Reed and his congregation were represented by the Scottsdale-based law firm the Alliance Defending Freedom. David Cortman, senior counsel and vice president of litigation with ADF, noted the apparent disparity.

"I think this Court has also said, for example, that religious speech also handles that category of core speech under the First Amendment," said Cortman.

"And the problem is, is what the ­­what the town does here, it's valuing speech, and I think that is one of the problems. It is saying that political speech in this case is more valuable than an invitation to church."

Eric J. Feigin, assistant to the Solicitor General at the Department of Justice who filed an amicus curiae supporting neither party in the lawsuit, also noted a similar concern in his argument.

"If the City is advancing a distinction based on the fact that they think political speech or ideological speech is more valuable than, say, religious speech, we think that would be subject to strict scrutiny," said Feigin.

Cortman told The Christian Post that he was optimistic about how the arguments went, saying that the Court appeared "troubled" by Gilbert's argument.

"Our presentation went well and the Constitutionally-protected freedoms upon which the ADF arguments rest should prevail.
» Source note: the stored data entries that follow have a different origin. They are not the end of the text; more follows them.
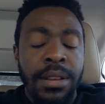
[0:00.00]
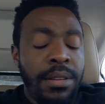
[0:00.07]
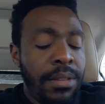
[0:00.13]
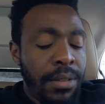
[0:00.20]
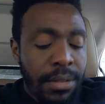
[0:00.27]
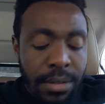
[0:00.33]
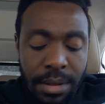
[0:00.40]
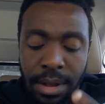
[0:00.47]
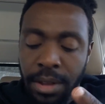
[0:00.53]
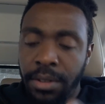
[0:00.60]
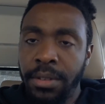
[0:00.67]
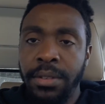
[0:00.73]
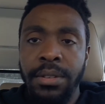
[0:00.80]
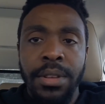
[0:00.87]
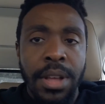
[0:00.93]
It
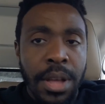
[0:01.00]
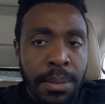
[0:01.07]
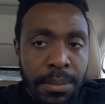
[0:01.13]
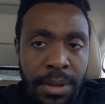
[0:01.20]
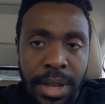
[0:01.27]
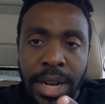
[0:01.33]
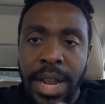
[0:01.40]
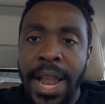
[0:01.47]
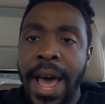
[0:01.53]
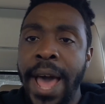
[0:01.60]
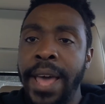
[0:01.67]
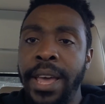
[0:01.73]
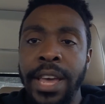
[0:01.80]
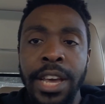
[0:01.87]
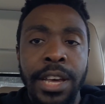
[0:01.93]
just comes in a
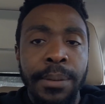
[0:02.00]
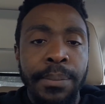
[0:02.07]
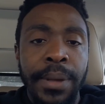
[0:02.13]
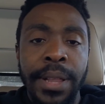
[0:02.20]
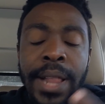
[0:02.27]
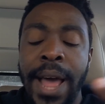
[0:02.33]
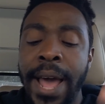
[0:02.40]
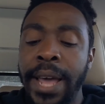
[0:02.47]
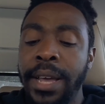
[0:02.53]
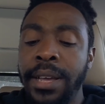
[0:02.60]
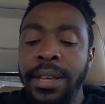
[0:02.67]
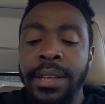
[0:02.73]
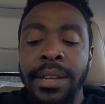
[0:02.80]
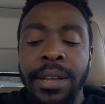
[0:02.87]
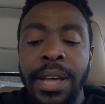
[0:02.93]
lot. It could be like
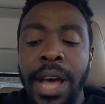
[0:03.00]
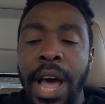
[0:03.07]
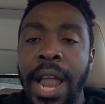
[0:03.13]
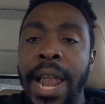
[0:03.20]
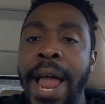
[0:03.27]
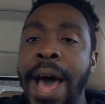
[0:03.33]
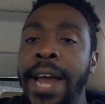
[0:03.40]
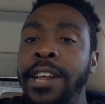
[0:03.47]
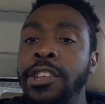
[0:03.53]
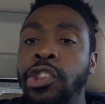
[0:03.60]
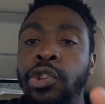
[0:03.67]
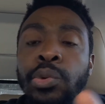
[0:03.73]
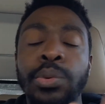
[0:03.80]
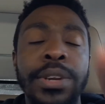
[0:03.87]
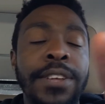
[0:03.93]
a lot of
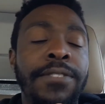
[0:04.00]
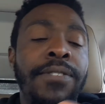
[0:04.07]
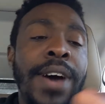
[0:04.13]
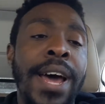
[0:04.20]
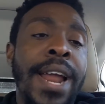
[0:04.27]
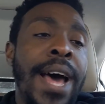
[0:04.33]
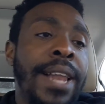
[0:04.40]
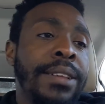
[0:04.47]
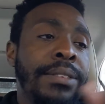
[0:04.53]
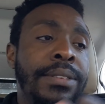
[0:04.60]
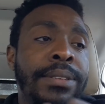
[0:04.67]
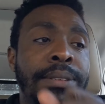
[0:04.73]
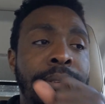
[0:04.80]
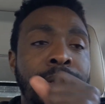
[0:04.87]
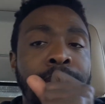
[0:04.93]

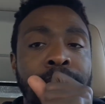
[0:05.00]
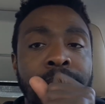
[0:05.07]
$25.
The Court was clearly troubled by the town's position," said Cortman.

"Politicians can't set up a system to give themselves nearly unlimited speech while practically silencing private citizens operating a church."

The town of Gilbert has a code for signs that determines when, how many, and for how long roadside church signs can be on display.
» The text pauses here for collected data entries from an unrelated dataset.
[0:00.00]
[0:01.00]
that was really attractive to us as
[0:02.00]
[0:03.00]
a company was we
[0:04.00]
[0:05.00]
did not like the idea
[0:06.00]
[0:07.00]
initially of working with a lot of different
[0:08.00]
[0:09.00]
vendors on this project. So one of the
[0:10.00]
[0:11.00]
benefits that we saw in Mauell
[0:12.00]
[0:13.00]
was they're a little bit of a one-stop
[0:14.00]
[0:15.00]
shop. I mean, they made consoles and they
In 2007, Good News Presbyterian, also known as Good News Community Church, filed a lawsuit against Gilbert, arguing that the regulations were discriminatory given signs on other matters like politics were given more leniency.

The exterior of the U.S. Supreme Court is seen in Washington March 5, 2014. U.S. Supreme Court justices on Wednesday appeared to look for a compromise that would enable them to avoid overruling a 26-year-old precedent that made it easier for plaintiffs to negotiate large class action settlements. | (Photo: REUTERS/Gary Cameron)

"Gilbert's code prohibits non-commercial event signs, including the church signs advertising worship services, from going up more than 12 hours beforehand in public rights-of-way," reported Parker Leavitt of The Republic.

"In contrast, political signs can be placed 60 days before an election. Ideological signs, which are meant to convey a non-commercial message or idea, can be posted in any zoning district and left up indefinitely. This could be a message touting world peace, for example."

In February 2013, a three judge panel of the Ninth Circuit Court of Appeals ruled in favor of Gilbert over the church.

The Ninth Circuit panel's opinion was written by Circuit Judge Consuelo M. Callahan, with District Judge James K. Singleton joining the majority and Circuit Judge Paul J. Watford authoring a dissent.

According to the majority opinion's summary, "the panel concluded that the sign ordinance was constitutional because the different treatment of types of noncommercial temporary signs was not content-based as that term was defined in Reed, and the restrictions were tailored to serve significant governmental interests."

"The panel also concluded that the ordinance did not violate Good News' (or its members') right to the free exercise of religion or right to equal protection of law, and was not unconstitutionally vague or overbroad," continued the summary.

Last summer, the Supreme Court agreed to hear an appeal from the church and then scheduled the oral arguments for January.

Several amicus briefs were filed in support of Good News from various groups, including the Family Research Council, the National Hispanic Christian Leadership Council, the State of West Virginia, and the Becket Fund for Religious Liberty.

"Perhaps we shouldn't be surprised that politicians would give their signs special privileges … But that doesn't make it right: What churches say should not be treated as second-class speech," said Eric Rassbach, deputy general counsel of the Becket Fund in a statement.

"The Court should not let Gilbert away with the excuse that it was 'just chance' that it treated churches much worse than political or commercial advertisers."

Regarding the decision of the Supreme Court, Cortman of ADF told CP that he expected "a ruling in the late spring or early summer."